**Problem details**
Output all the records word for word. Drop the pictures.

**Extracted information**

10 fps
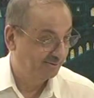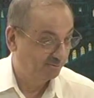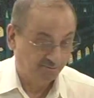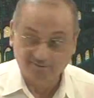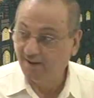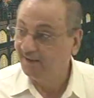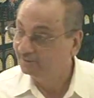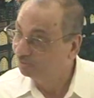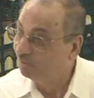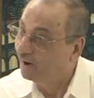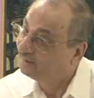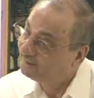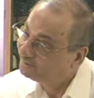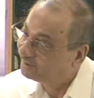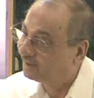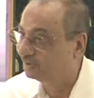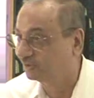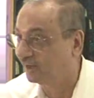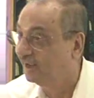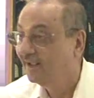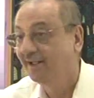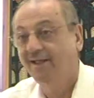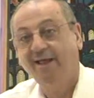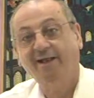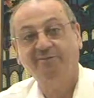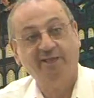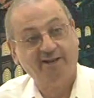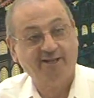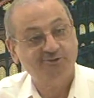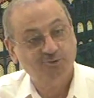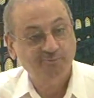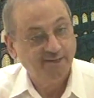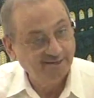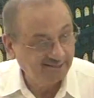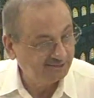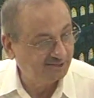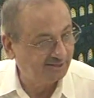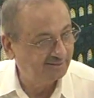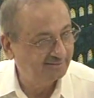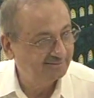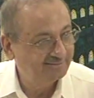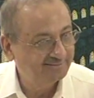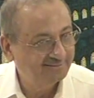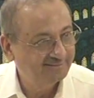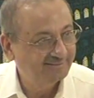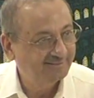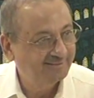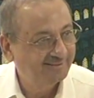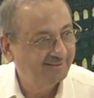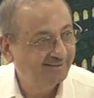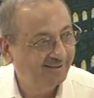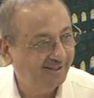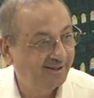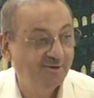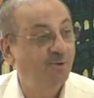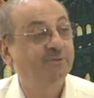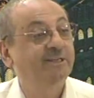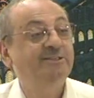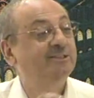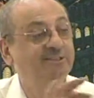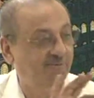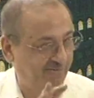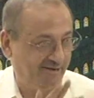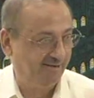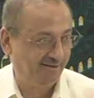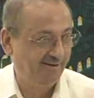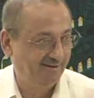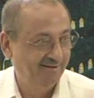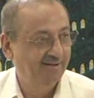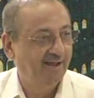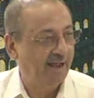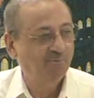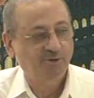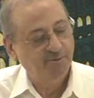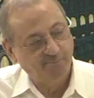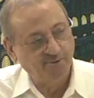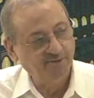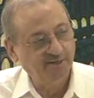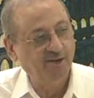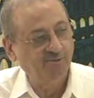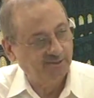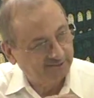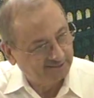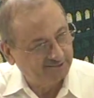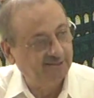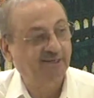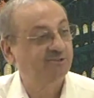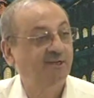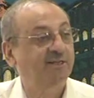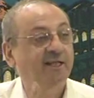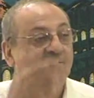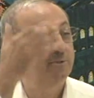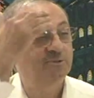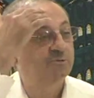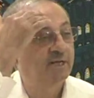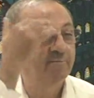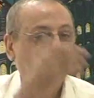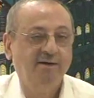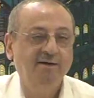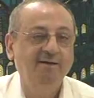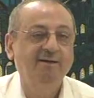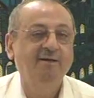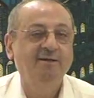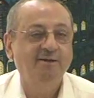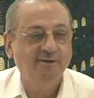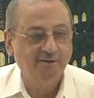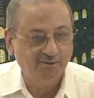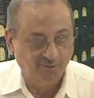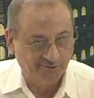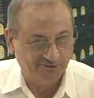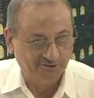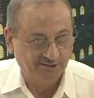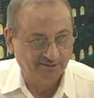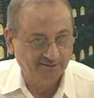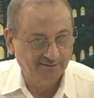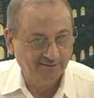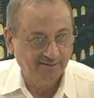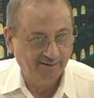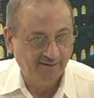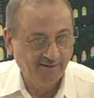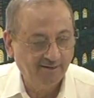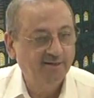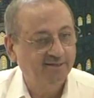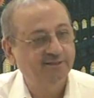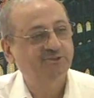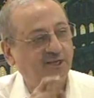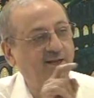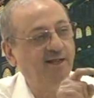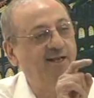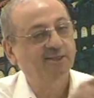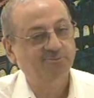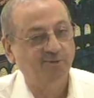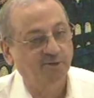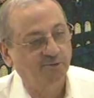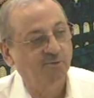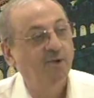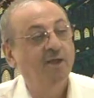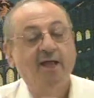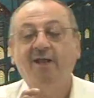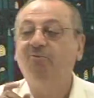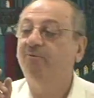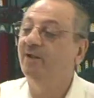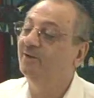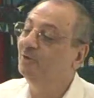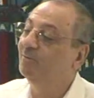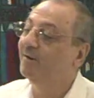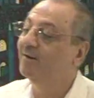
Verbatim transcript: we will ask why there is a Kasra. And there has to be a reason. Uh, no, this is different. Right? I'm only pointing out that there is a Kasra there, but you never notice it. Huh? Inshallah, I'll explain you. And when you will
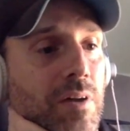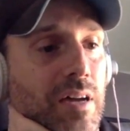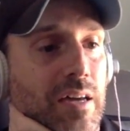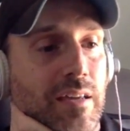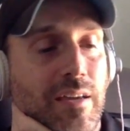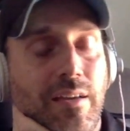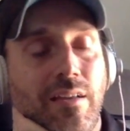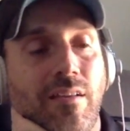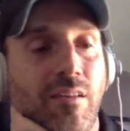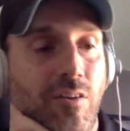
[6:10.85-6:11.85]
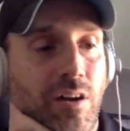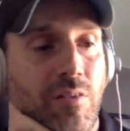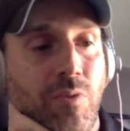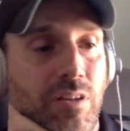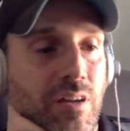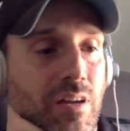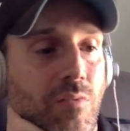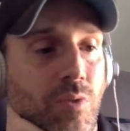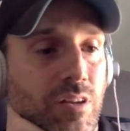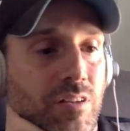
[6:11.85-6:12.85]
Uh, Lurk was a
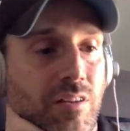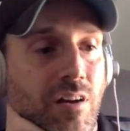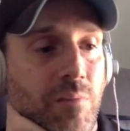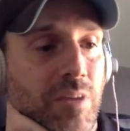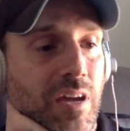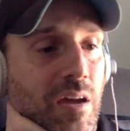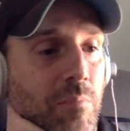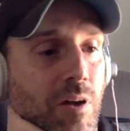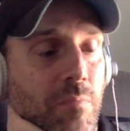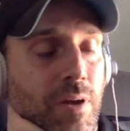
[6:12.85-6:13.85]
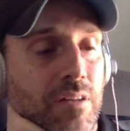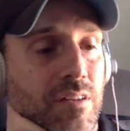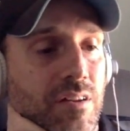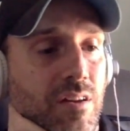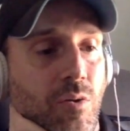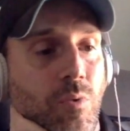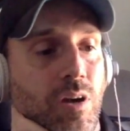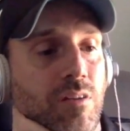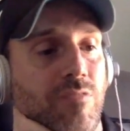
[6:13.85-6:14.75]
was a startup that got bought by SecureWorks.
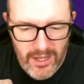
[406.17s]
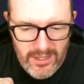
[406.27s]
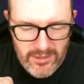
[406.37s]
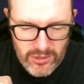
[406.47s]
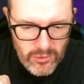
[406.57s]

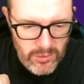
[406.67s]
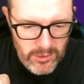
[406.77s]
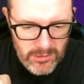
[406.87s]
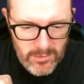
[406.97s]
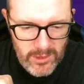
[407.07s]
As
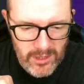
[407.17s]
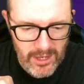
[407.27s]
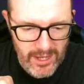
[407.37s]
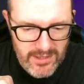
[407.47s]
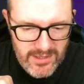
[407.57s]
usual, we'll
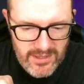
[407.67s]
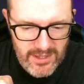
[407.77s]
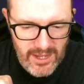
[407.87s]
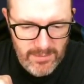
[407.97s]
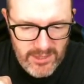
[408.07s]
ask the
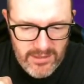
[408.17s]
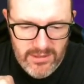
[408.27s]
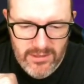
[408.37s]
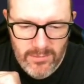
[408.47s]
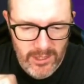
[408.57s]
captain
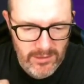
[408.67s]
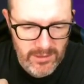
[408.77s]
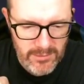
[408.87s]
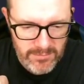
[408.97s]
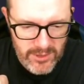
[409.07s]
to
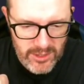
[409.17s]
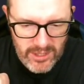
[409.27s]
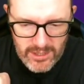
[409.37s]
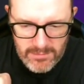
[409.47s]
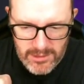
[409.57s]
welcome him to the
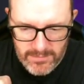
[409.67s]
club.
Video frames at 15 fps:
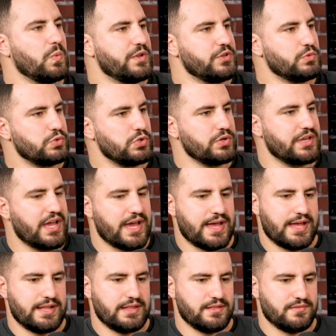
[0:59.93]
when you look
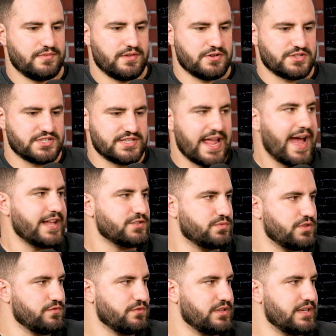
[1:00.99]
at their stats,
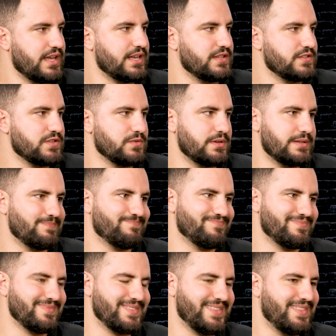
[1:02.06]
when you really get into it,
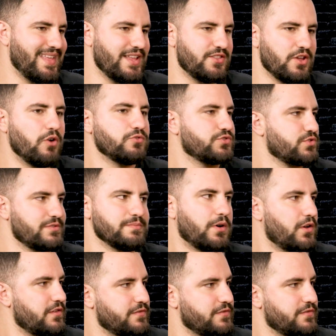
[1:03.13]
they don't scream Hall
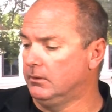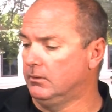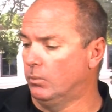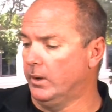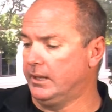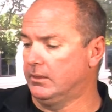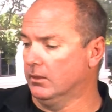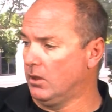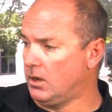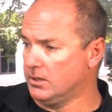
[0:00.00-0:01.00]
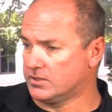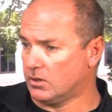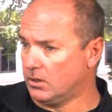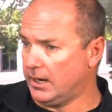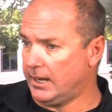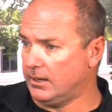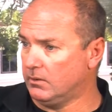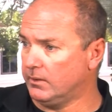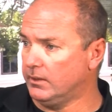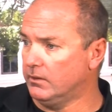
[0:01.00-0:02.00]
the way the laws are
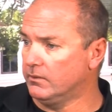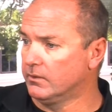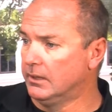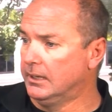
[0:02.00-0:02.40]
now is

**The completed task**
10 fps
Verbatim transcript: we will ask why there is a Kasra. And there has to be a reason. Uh, no, this is different. Right? I'm only pointing out that there is a Kasra there, but you never notice it. Huh? Inshallah, I'll explain you. And when you will
[6:10.85-6:11.85]
[6:11.85-6:12.85]
Uh, Lurk was a
[6:12.85-6:13.85]
[6:13.85-6:14.75]
was a startup that got bought by SecureWorks.
[406.17s]
[406.27s]
[406.37s]
[406.47s]
[406.57s]

[406.67s]
[406.77s]
[406.87s]
[406.97s]
[407.07s]
As
[407.17s]
[407.27s]
[407.37s]
[407.47s]
[407.57s]
usual, we'll
[407.67s]
[407.77s]
[407.87s]
[407.97s]
[408.07s]
ask the
[408.17s]
[408.27s]
[408.37s]
[408.47s]
[408.57s]
captain
[408.67s]
[408.77s]
[408.87s]
[408.97s]
[409.07s]
to
[409.17s]
[409.27s]
[409.37s]
[409.47s]
[409.57s]
welcome him to the
[409.67s]
club.
Video frames at 15 fps:
[0:59.93]
when you look
[1:00.99]
at their stats,
[1:02.06]
when you really get into it,
[1:03.13]
they don't scream Hall
[0:00.00-0:01.00]
[0:01.00-0:02.00]
the way the laws are
[0:02.00-0:02.40]
now is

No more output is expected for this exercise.